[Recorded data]
____________________

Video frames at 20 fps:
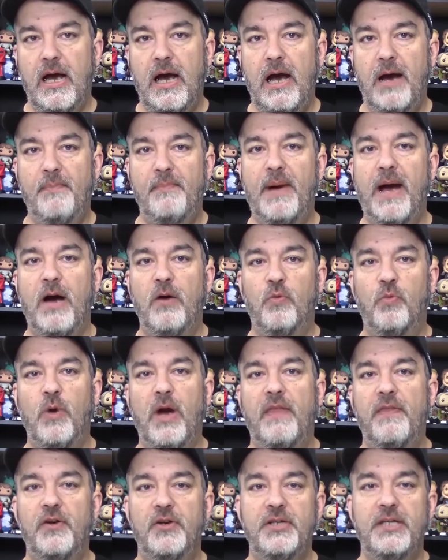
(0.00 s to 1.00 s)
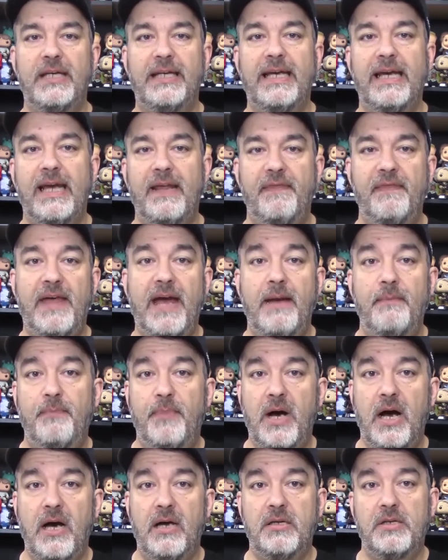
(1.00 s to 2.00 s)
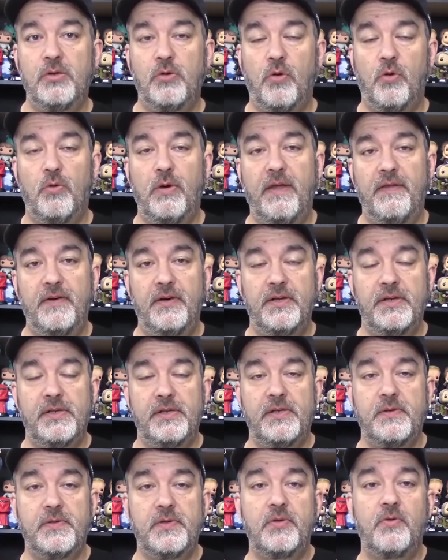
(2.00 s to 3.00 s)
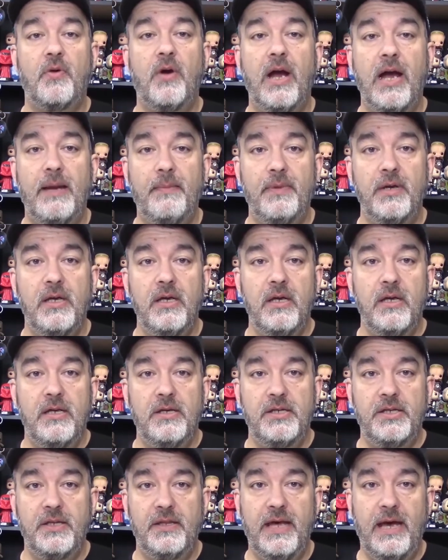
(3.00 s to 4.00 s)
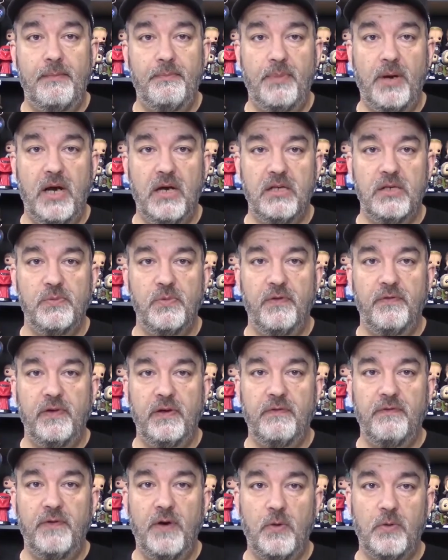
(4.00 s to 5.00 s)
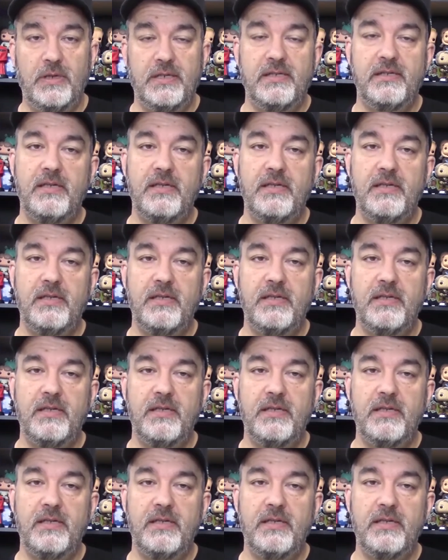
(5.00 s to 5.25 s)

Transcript: about whether to get that box or whether to subscribe to that box moving forward.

____________________

YOUR OBJECTIVE: An exact retyping of each record, with no pictures, is the answer required.

FINISHED EXERCISE:
Video frames at 20 fps:
(0.00 s to 1.00 s)
(1.00 s to 2.00 s)
(2.00 s to 3.00 s)
(3.00 s to 4.00 s)
(4.00 s to 5.00 s)
(5.00 s to 5.25 s)

Transcript: about whether to get that box or whether to subscribe to that box moving forward.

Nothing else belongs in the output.